人災は忘れたころに低確率で

NASA人工衛星、日本時間24日午後0時45分から1時45分に落下 2011.09.24 Sat posted at: 12:24 JST
http://www.cnn.co.jp/usa/30004072.html
NASAは23日朝、大気圏再突入の時間や場所の特定にはあと数時間かかると発表した。しかし、NASA宇宙ゴミ問題担当者によると、金属破片が落下する正確な場所を特定するのは大気圏再突入直前でも極めて困難だという。ただ地球表面の7割は海であることから、燃え尽きずに残る金属破片の大半は海に落下するとしており、仮に地上に落下したとしても、人に当たる可能性は極めて低いとしている。

宇宙ごみ問題」深刻 衛星と衝突事故も 2011.9.24 18:43
http://sankei.jp.msn.com/science/news/110924/scn11092418440007-n1.htm
NASAによると、米国で監視対象になっている約10センチ以上の物体は2万2千個あり、運用中の衛星など約千個を除いた残りがごみ。高度800キロ程度のごみは軌道に10年以上とどまるが、高度が600キロ以下になると数年で落下。大きかったり耐熱性が高かったりして、大気との摩擦で燃え尽きない場合は地上まで到達する。

 危機管理の一連の何かの論文で読みましたが,人が一生の間に人工衛星の破片に当たる確率は数十億分の1(人の一生の期間で死ぬのは世界で1人前後)で,事故統計上は無視(安全閾値以下)できるものだそうです。

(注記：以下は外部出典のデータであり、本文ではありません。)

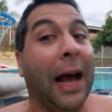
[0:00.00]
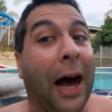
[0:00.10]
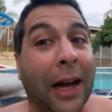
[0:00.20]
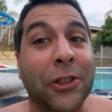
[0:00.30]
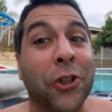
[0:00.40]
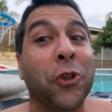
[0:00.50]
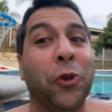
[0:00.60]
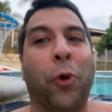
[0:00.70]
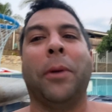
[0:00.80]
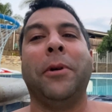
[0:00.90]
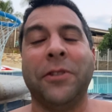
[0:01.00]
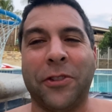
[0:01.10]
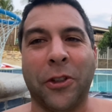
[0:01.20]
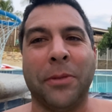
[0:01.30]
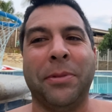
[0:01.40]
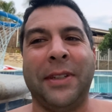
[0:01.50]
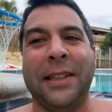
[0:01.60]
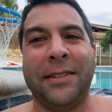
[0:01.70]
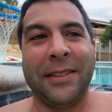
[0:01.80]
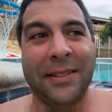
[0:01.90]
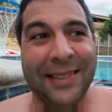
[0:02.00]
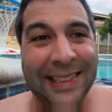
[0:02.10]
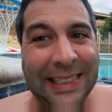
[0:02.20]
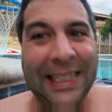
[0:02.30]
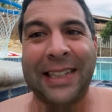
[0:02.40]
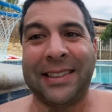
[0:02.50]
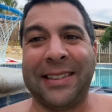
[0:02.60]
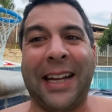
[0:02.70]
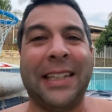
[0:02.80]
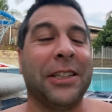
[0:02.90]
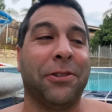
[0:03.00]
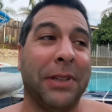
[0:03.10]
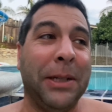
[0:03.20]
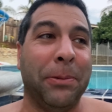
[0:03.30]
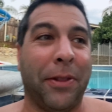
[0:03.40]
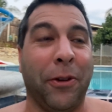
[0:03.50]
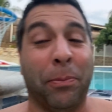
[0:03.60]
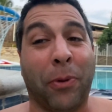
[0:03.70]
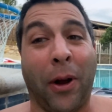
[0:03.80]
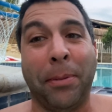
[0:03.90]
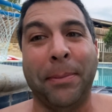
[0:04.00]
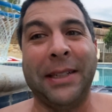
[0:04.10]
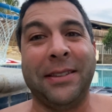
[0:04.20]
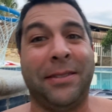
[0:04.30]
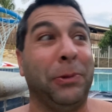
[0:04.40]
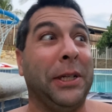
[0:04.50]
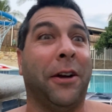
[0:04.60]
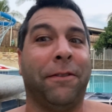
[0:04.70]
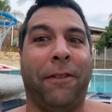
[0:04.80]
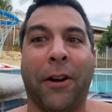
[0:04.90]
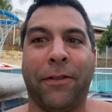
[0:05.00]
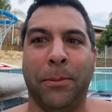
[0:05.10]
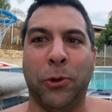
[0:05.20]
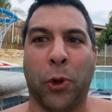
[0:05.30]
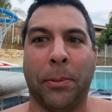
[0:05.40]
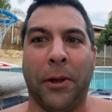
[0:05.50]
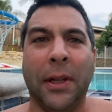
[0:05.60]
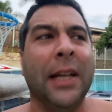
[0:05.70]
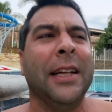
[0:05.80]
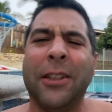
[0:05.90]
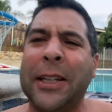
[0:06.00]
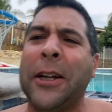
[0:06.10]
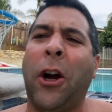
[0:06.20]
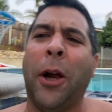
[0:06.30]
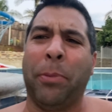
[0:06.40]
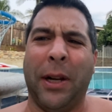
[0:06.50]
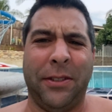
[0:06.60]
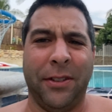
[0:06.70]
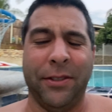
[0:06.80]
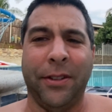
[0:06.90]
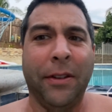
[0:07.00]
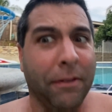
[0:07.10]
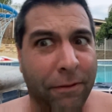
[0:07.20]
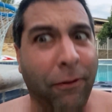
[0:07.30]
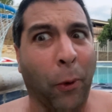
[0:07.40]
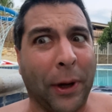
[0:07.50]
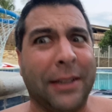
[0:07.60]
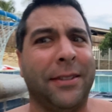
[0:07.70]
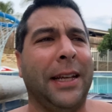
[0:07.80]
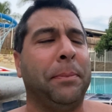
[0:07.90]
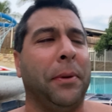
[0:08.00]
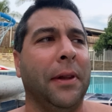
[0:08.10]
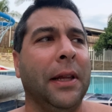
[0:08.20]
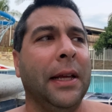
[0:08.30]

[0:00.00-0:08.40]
Under normal circumstances, yes, I'd agree with you. Problem is, we are far from normal. Look at car prices, for example.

滅多にない飛行機事故死率よりも相当低く,それよりも自動車事故死の確率(日本では1億分の30万;ここ10年で年間5千人程度)の方が依然として高率です。ただ,自動車事故に遭遇しても鼻の頭を擦りむいただけで終わる可能性もありますが,飛行機墜落事故や再突入衛星破片の直撃では死亡率が 99.99% なのが問題で,統計上は自動車よりも安全な飛行機事故が大々的に報道されるのは,遺体が原型をとどめていない悲惨さもあると思います。

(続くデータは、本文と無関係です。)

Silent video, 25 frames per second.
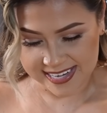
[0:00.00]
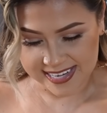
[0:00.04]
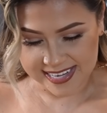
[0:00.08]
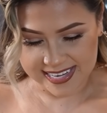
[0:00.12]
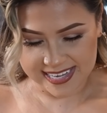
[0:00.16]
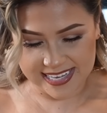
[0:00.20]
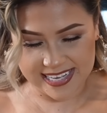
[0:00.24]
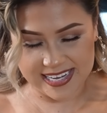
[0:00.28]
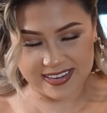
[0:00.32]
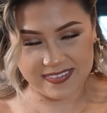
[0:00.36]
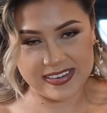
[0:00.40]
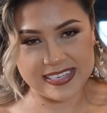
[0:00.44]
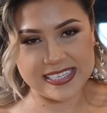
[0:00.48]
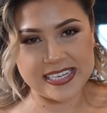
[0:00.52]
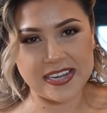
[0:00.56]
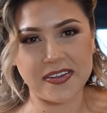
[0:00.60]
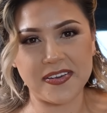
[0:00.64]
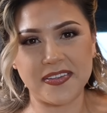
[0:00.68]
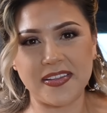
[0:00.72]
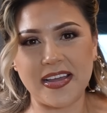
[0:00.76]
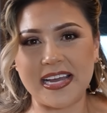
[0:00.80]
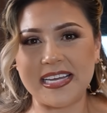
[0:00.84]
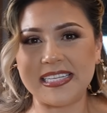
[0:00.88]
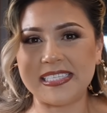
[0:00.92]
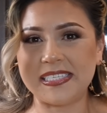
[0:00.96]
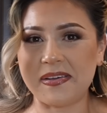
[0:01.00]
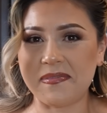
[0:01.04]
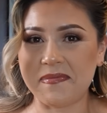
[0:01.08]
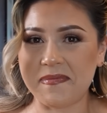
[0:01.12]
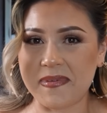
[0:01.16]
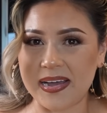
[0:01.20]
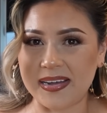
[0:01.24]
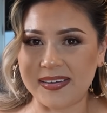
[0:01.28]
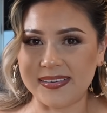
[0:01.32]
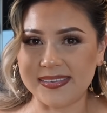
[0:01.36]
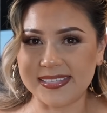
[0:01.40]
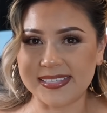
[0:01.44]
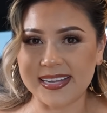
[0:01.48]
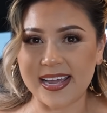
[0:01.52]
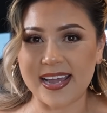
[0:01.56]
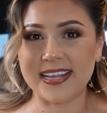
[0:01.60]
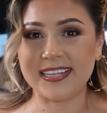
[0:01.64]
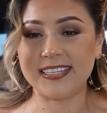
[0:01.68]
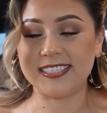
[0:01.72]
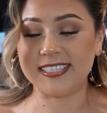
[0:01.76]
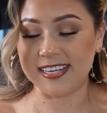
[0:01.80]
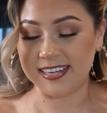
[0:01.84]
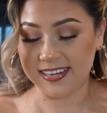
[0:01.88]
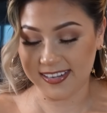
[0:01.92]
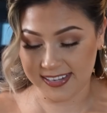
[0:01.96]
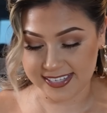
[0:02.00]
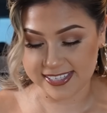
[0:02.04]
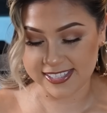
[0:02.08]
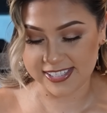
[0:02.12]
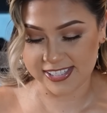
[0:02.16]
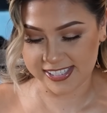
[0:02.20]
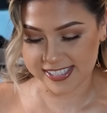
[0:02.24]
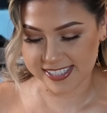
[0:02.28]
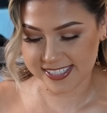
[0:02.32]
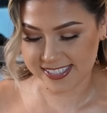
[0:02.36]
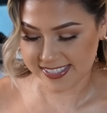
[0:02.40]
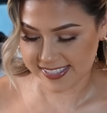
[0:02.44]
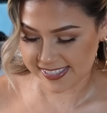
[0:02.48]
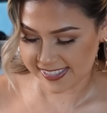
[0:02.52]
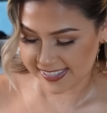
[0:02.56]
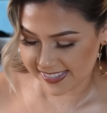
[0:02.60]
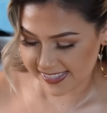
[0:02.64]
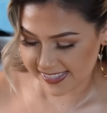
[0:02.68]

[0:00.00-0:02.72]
And let me tell you that it smells delicious.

 人災の安全統計と民心の乖離は古くて新しい問題です。大地震やタイフーンのような天災も似たところがあり,「結果の悲惨さ」も事故対策要因に加えるべきなのでしょう。不法行為の損害賠償請求には,遺族の精神的損害(慰謝料)が加味されるのが確定した判例でもあります。3代同居でかわいがっていた孫が不慮の交通事故死で精神的ショックを受けた祖父母に認められるのが典型例です。